= How to complete this task =
In the copy, keep every word of the data below and none of its pictures.

Task material START

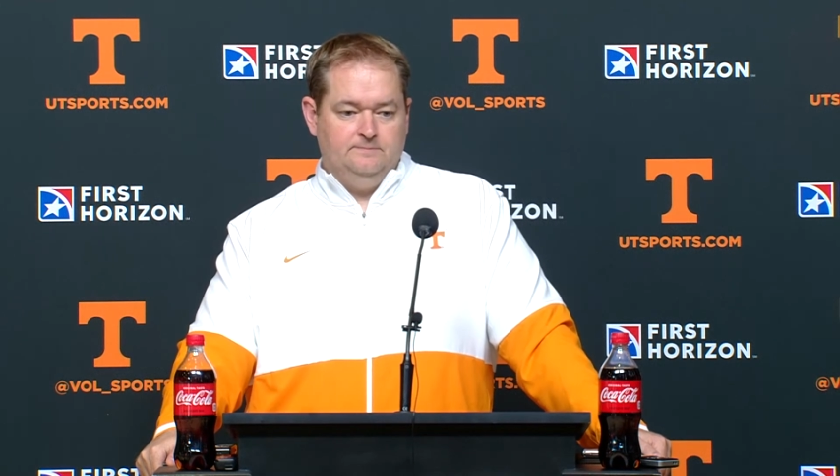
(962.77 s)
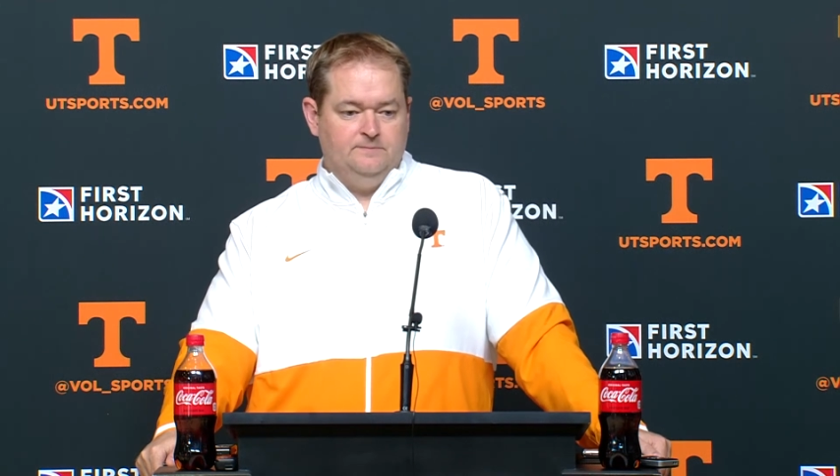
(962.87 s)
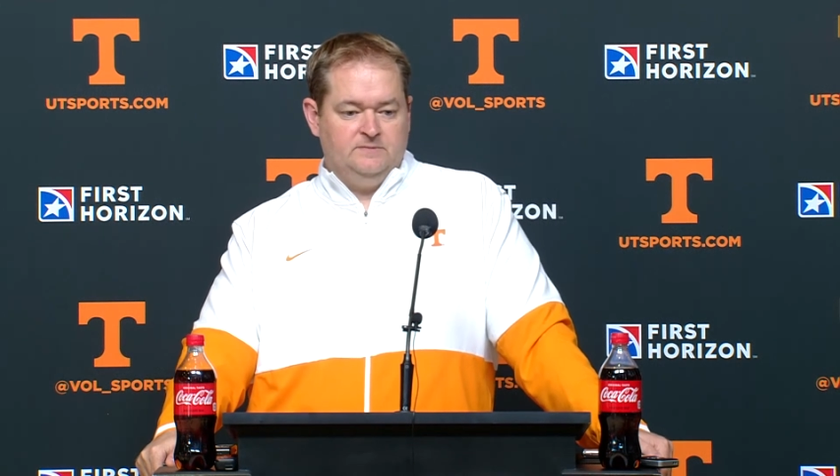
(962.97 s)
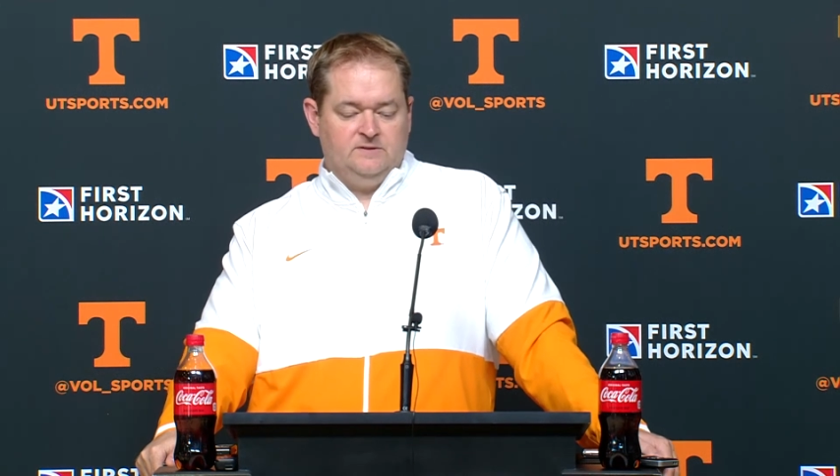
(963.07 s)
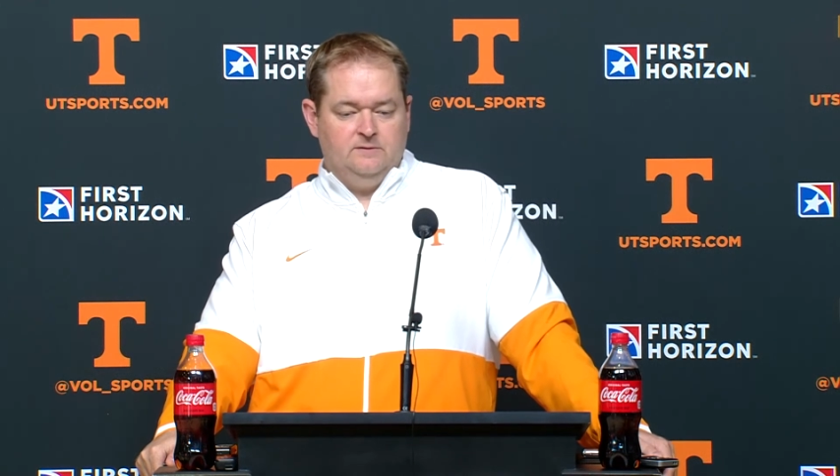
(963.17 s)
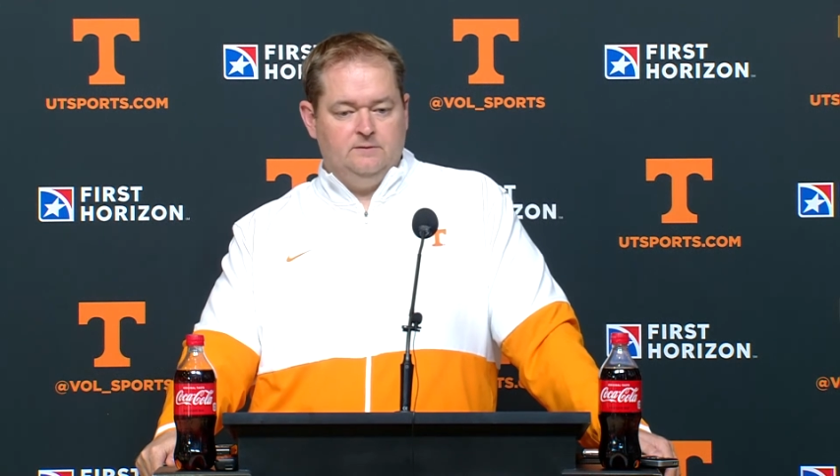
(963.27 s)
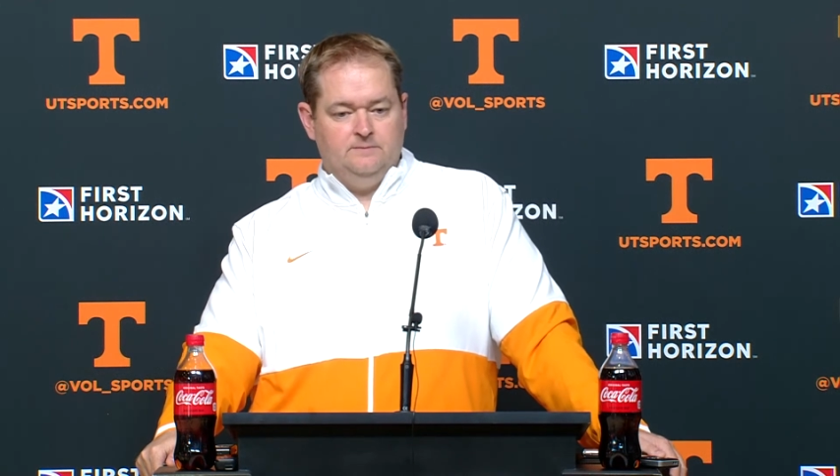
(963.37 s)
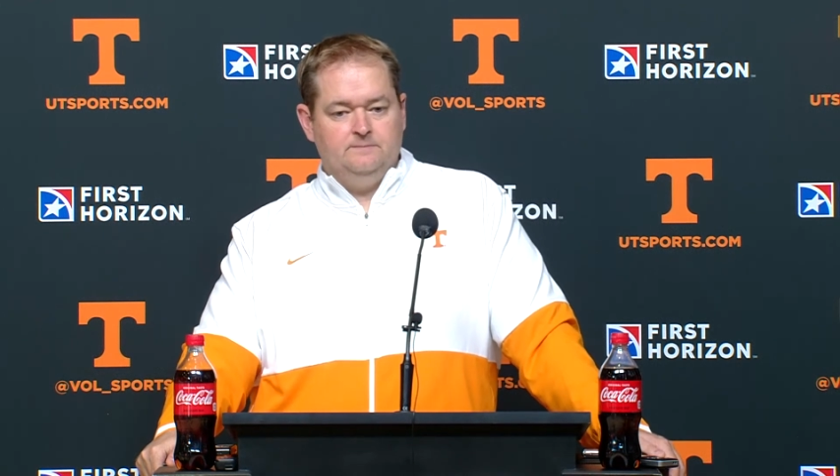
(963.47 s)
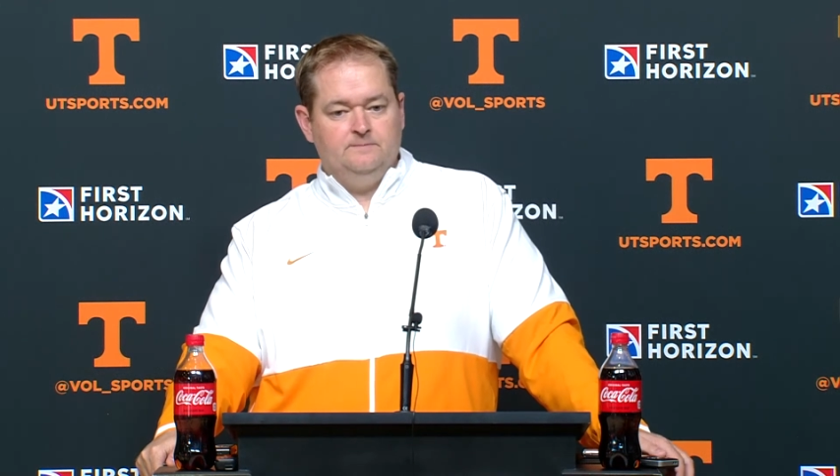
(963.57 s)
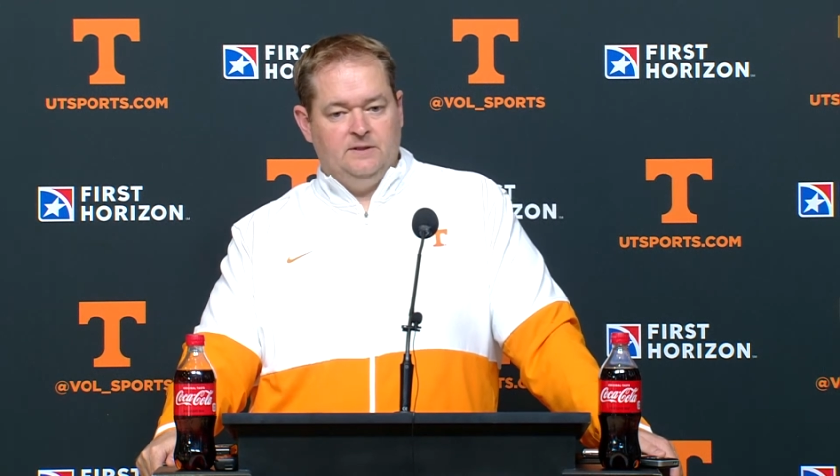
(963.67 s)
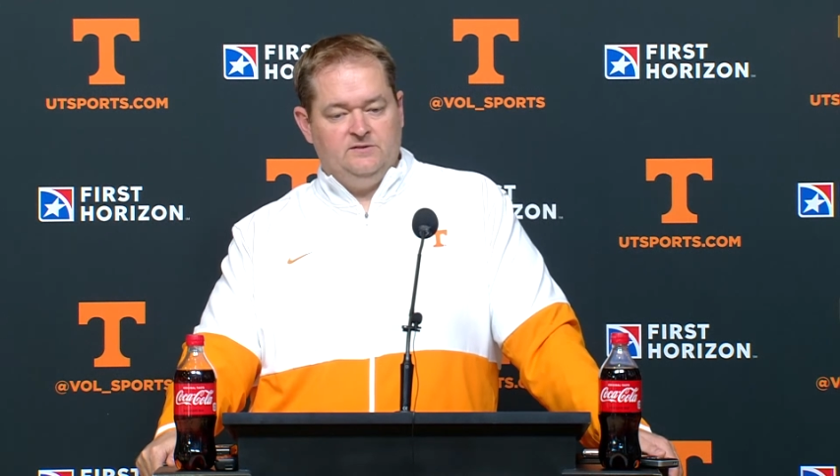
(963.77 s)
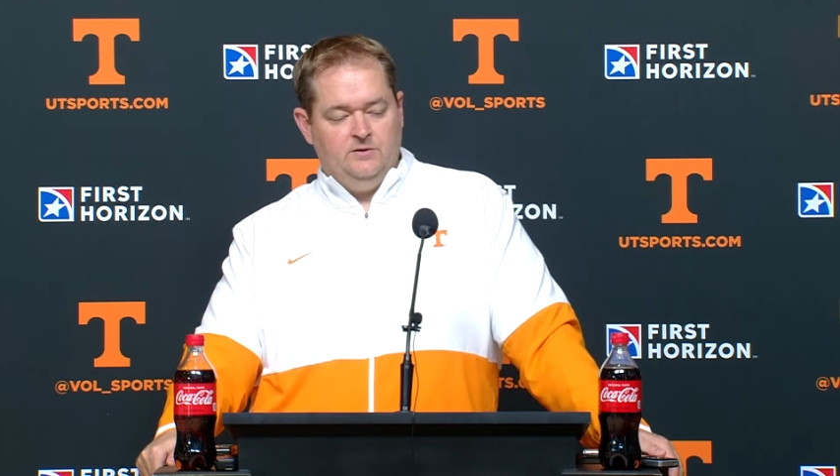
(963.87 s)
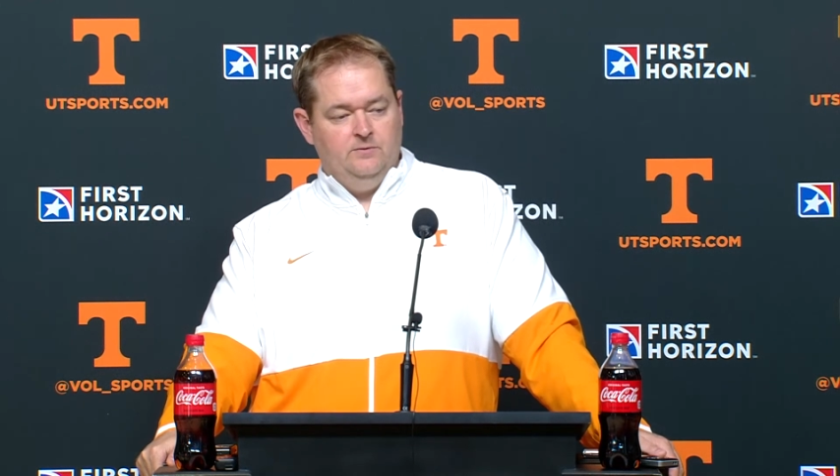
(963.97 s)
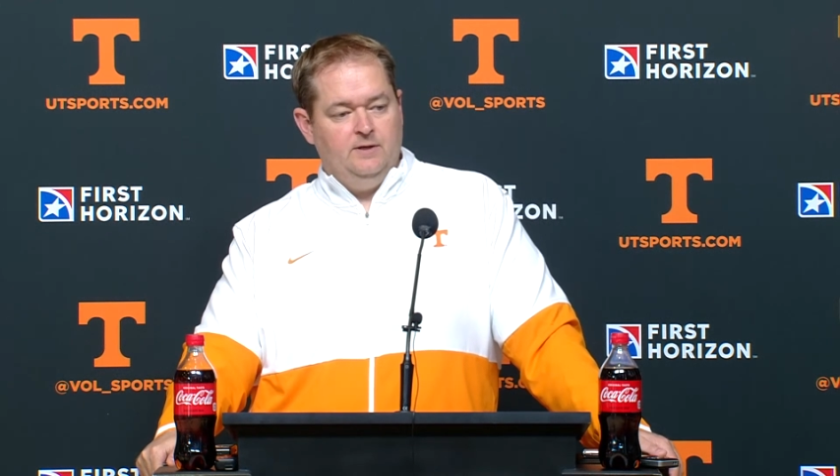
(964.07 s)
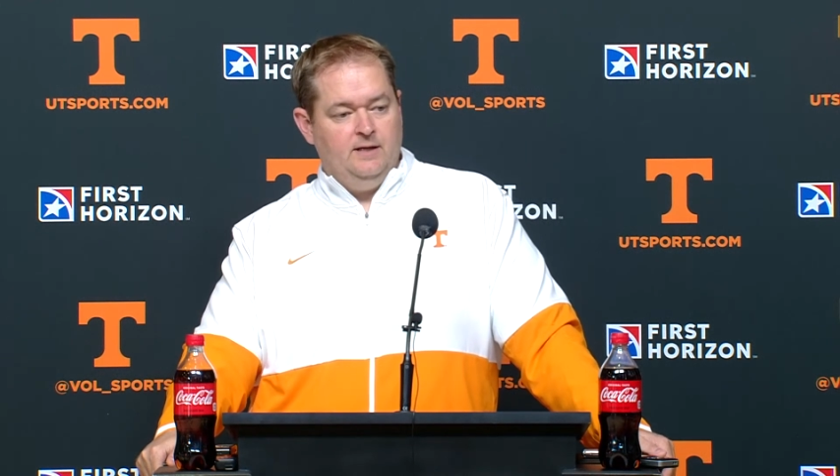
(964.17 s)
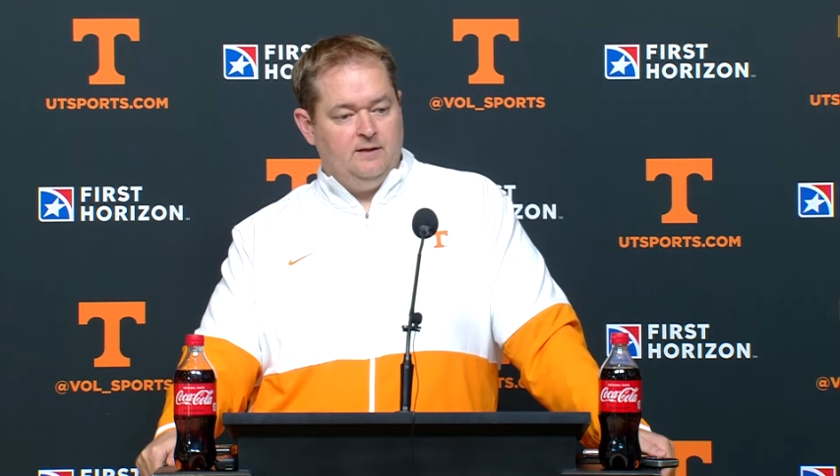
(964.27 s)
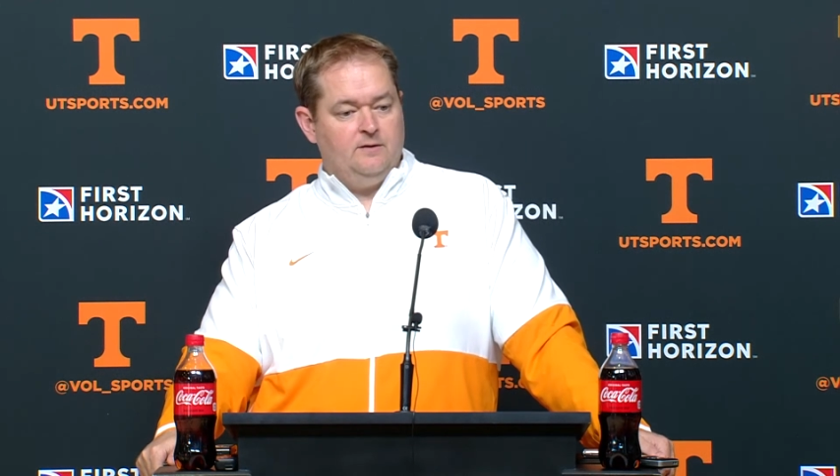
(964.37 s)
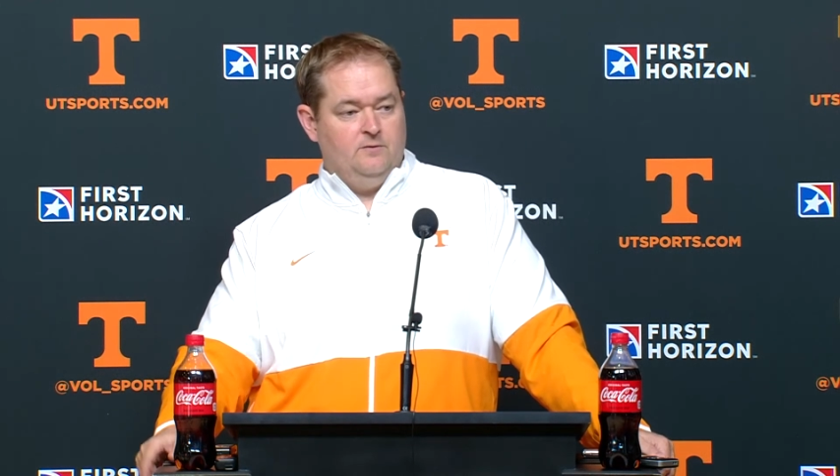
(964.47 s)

It's a unique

Task material END

= Expected answer =
(962.77 s)
(962.87 s)
(962.97 s)
(963.07 s)
(963.17 s)
(963.27 s)
(963.37 s)
(963.47 s)
(963.57 s)
(963.67 s)
(963.77 s)
(963.87 s)
(963.97 s)
(964.07 s)
(964.17 s)
(964.27 s)
(964.37 s)
(964.47 s)

It's a unique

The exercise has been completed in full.